Le pasteur Wilson Bugembe des Ministères de la lumière du monde à Kampala a déclaré dans des remarques télévisées que Yiga avait été arrêté pour «avoir parlé imprudemment». Cependant, Bugembe a adressé un appel à la police ougandaise pour gracier Yiga. "Il y a longtemps, il parlait avec insouciance", a déclaré Bugembe, cité par un traducteur. «Alors s'il vous plaît, pardonnez et pardonnez. Dites-lui simplement de ne pas recommencer. » Selon PML Daily, la Commission ougandaise des communications a écrit des lettres à BBS TV, NTV et Spark TV leur demandant d'expliquer pourquoi des mesures réglementaires ne devraient pas être prises à leur encontre pour avoir prétendument violé l'article 171 du code pénal en diffusant des remarques trompeuses sur le coronavirus. Dans son émission "Ebyokya ku Wiikendi" du 28 mars, BBS TV est accusée d'avoir diffusé les déclarations de Yiga sur le coronavirus. Spark TV serait responsable des commentaires de Yiga vendredi dernier sur son programme "Live Wire". Quant à NTV, il est accusé d'avoir autorisé Simon Senyonga à faire des commentaires répréhensibles sur l'épidémie de virus sur son programme «Morning @NTV» le 26 mars. Plusieurs autres pasteurs en Ouganda ont également été arrêtés ces dernières semaines pour avoir défié la directive présidentielle interdisant les rassemblements religieux pendant l'épidémie de coronavirus.

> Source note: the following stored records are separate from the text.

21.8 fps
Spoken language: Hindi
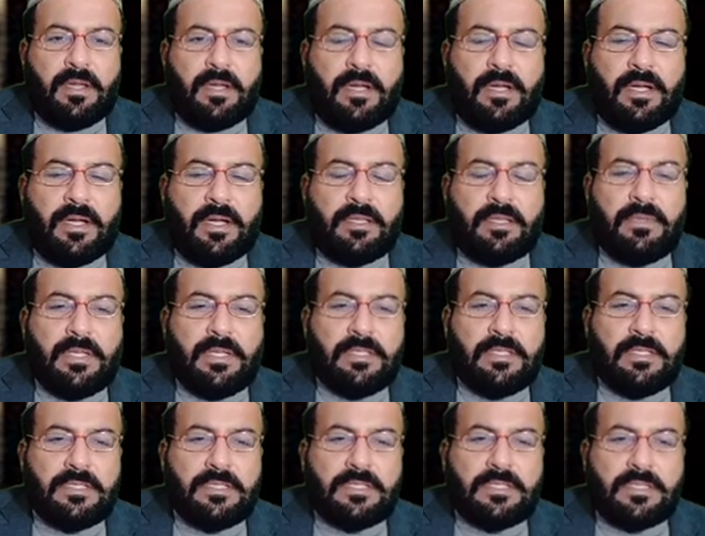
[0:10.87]
आज मैं
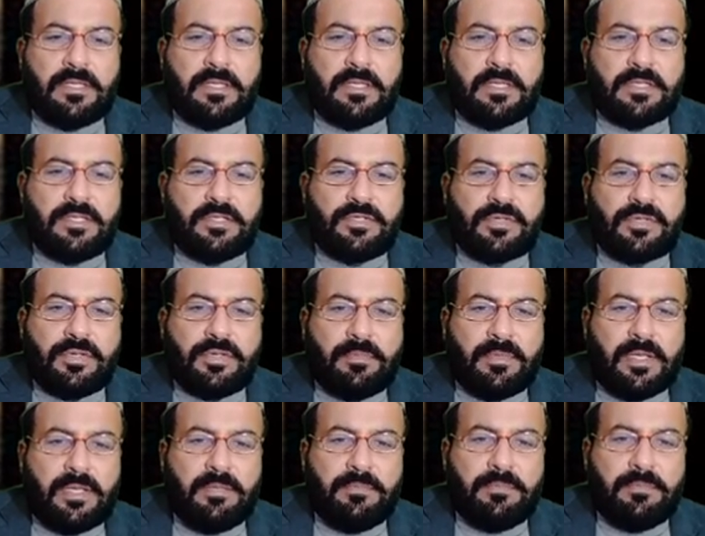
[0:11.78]
जिस नक्श
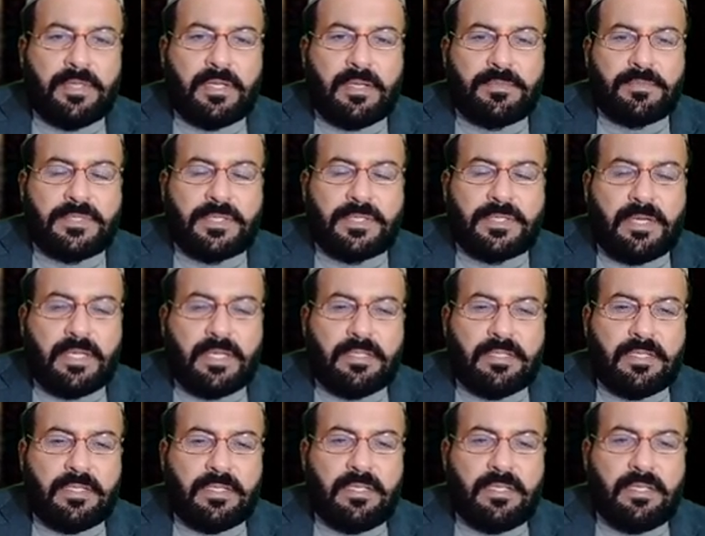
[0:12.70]
सलेमानी पर आपसे बात
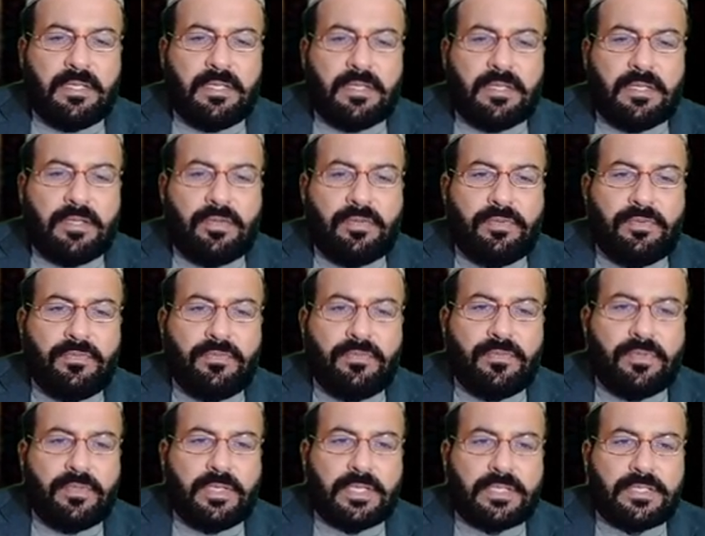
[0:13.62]
करने लगा हूँ
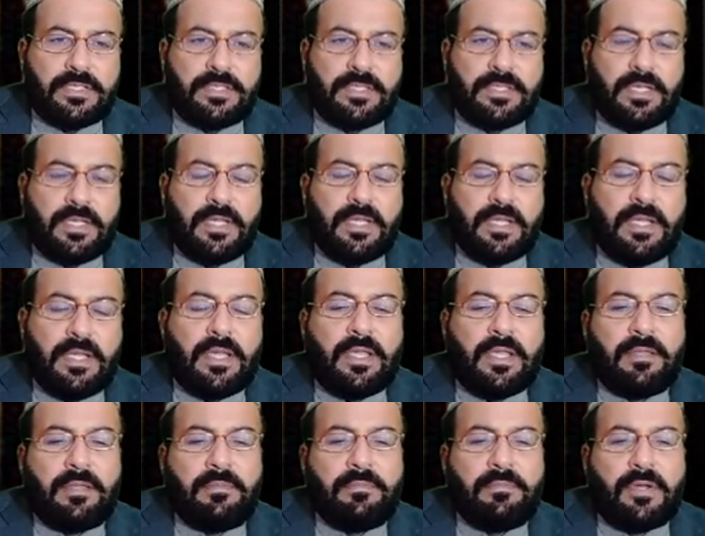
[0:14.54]
वो नक्श है
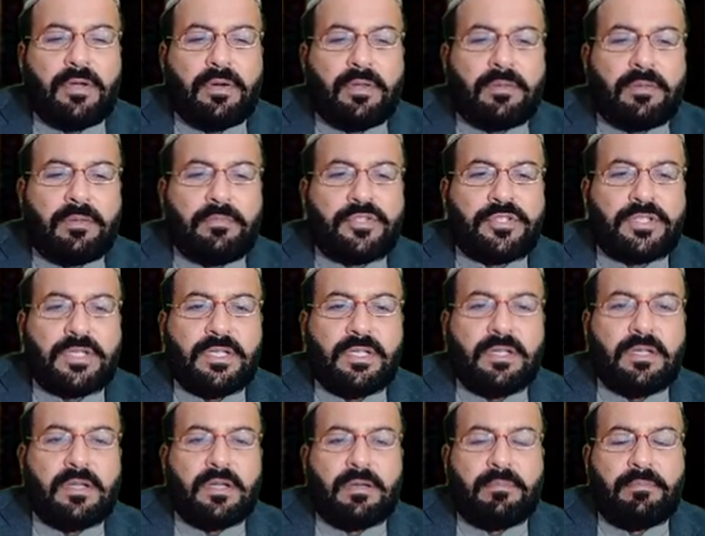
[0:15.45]
अहम और मुश्किल
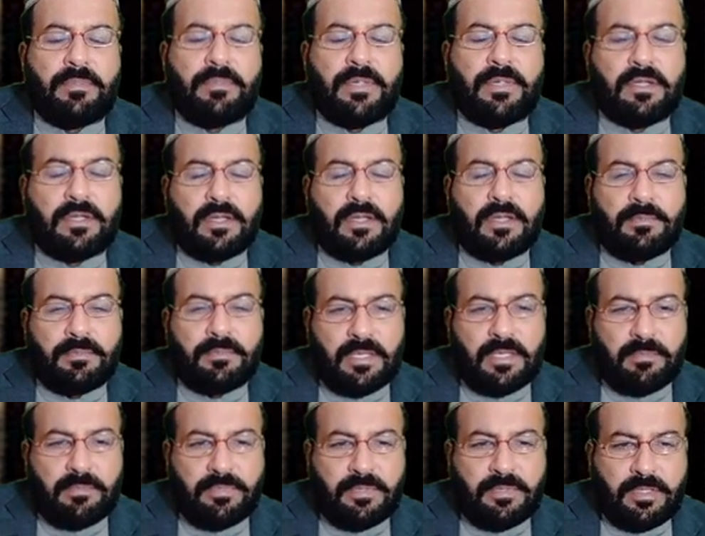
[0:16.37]
काम में
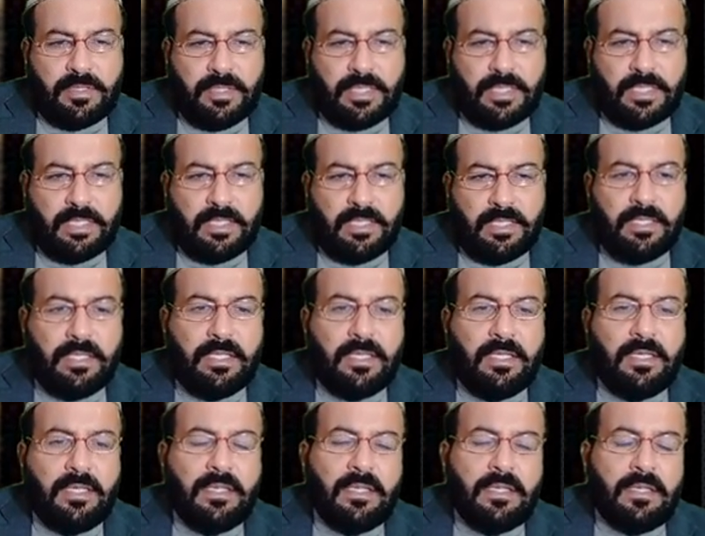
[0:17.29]
कामयाब होने के
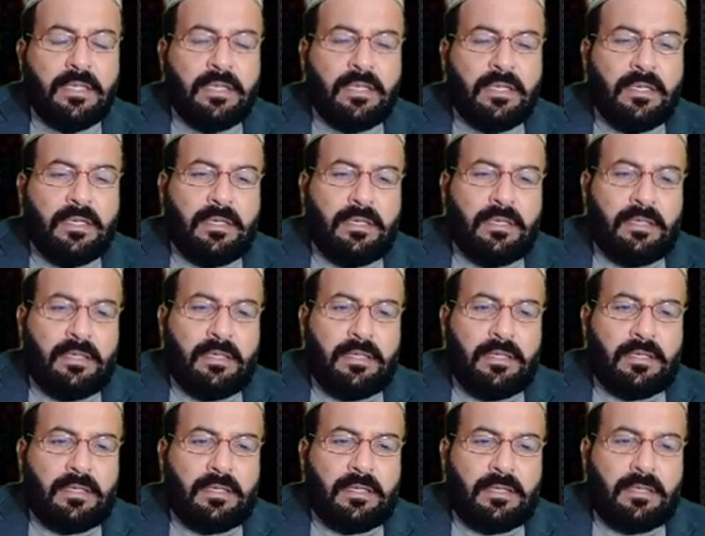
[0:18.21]
लिए
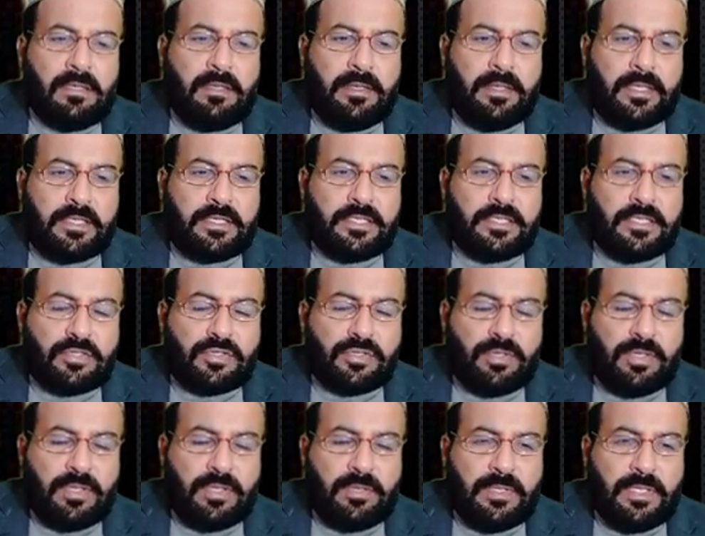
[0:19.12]
नक्श
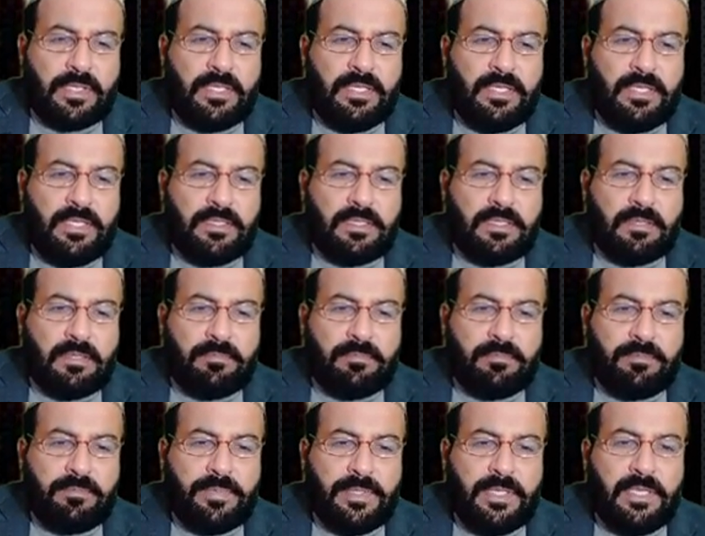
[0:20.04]
सलेमानी जब
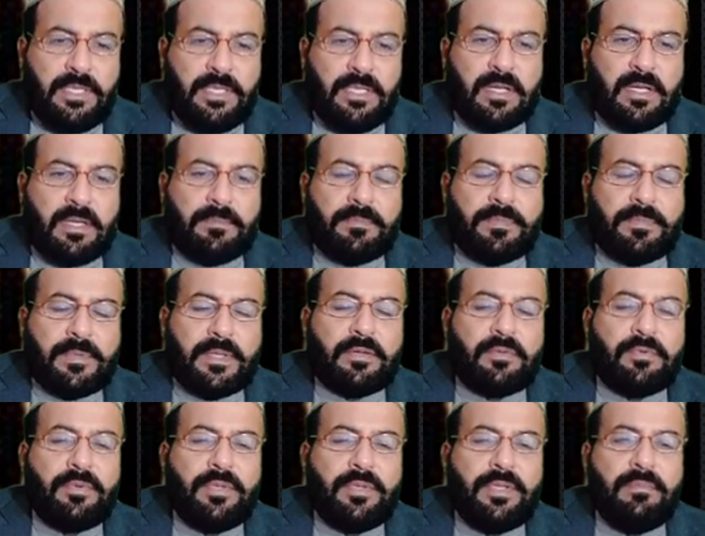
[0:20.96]
भी आपका
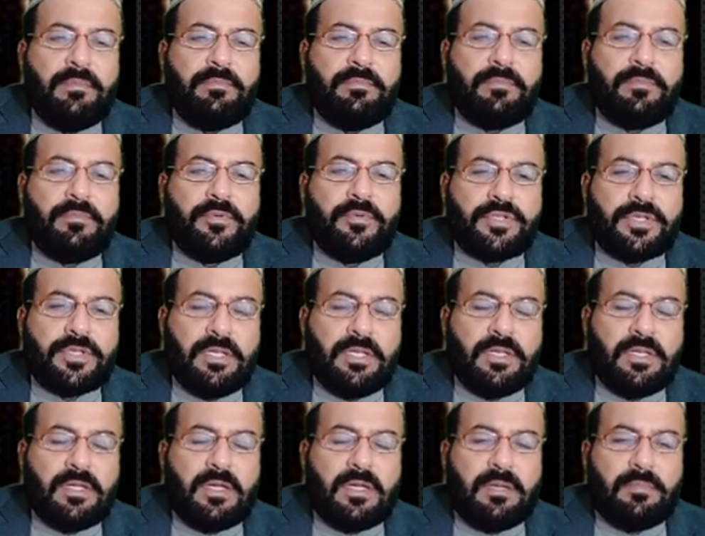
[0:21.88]
कोई मुश्किल
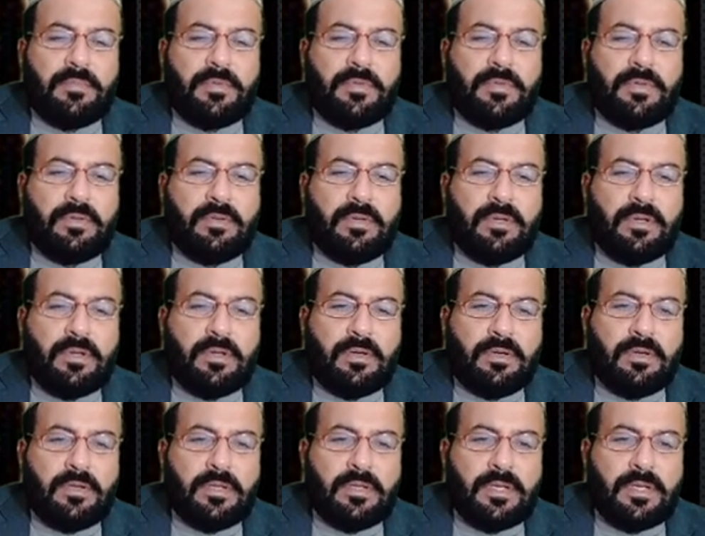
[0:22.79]
काम हो
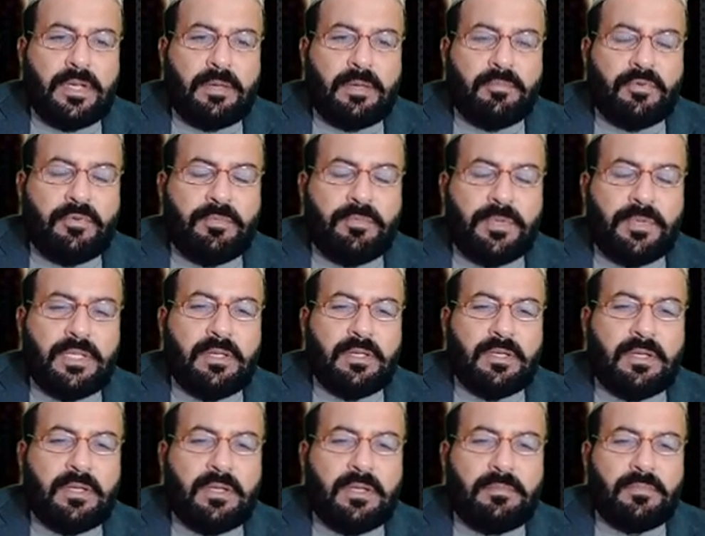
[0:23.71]
और नामुमकिन
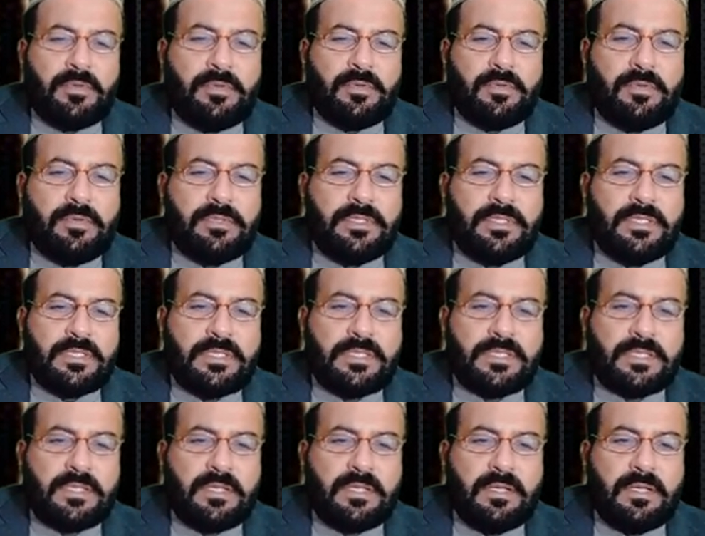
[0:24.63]
काम हो
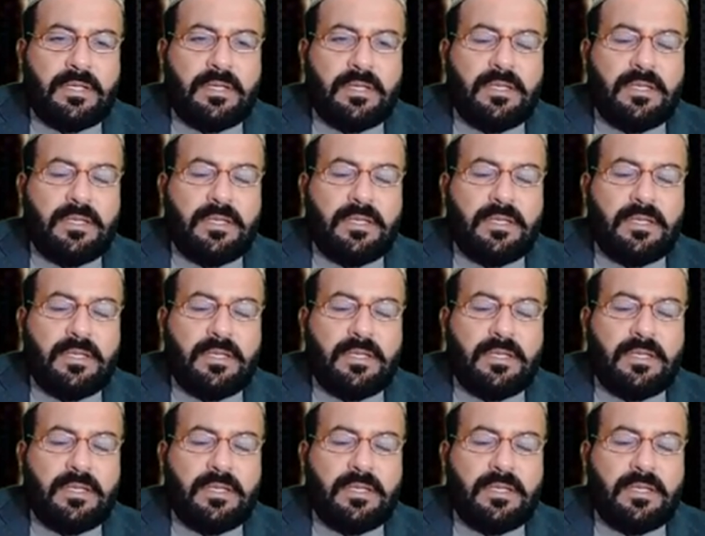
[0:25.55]
जिसका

Le mois dernier, PML Daily a rapporté qu'un pasteur et au moins 30 fidèles de Blessed Feelings Church International à Kajjansi avaient été arrêtés pour avoir participé à un service religieux le mercredi. Les avocats avertissent également qu'il semble que les autorités ougandaises pourraient utiliser les restrictions COVID-19 pour cibler les minorités sexuelles. Cette semaine, la police ougandaise a inculpé plus de 20 personnes LGBT vivant dans un refuge à la périphérie de Kampala pour avoir désobéi aux règles sur la distanciation sociale et interdit les grands rassemblements. En Ouganda, l'homosexualité est interdite et peut être passible d'une peine pouvant aller jusqu'à la prison à vie. Selon Onyango, le groupe a été accusé de désobéissance à l'ordre légal et d'avoir commis des actes de négligence susceptibles de propager une infection. Dans une interview avec la Fondation Thomson Reuters, Onyango a nié les affirmations des partisans LGBT selon lesquelles le gouvernement ciblait les personnes LGBT sur leur orientation sexuelle. "Nous avons toujours des délits de relations sexuelles contre nature dans nos livres de droit", a déclaré Onyango. "Nous les accuserions de cette loi, mais nous les accusons de ces chefs d'accusation comme vous pouvez le voir." L'administration du président américain Donald Trump a fait pression sur au moins 69 gouvernements dans le monde pour dépénaliser l'homosexualité.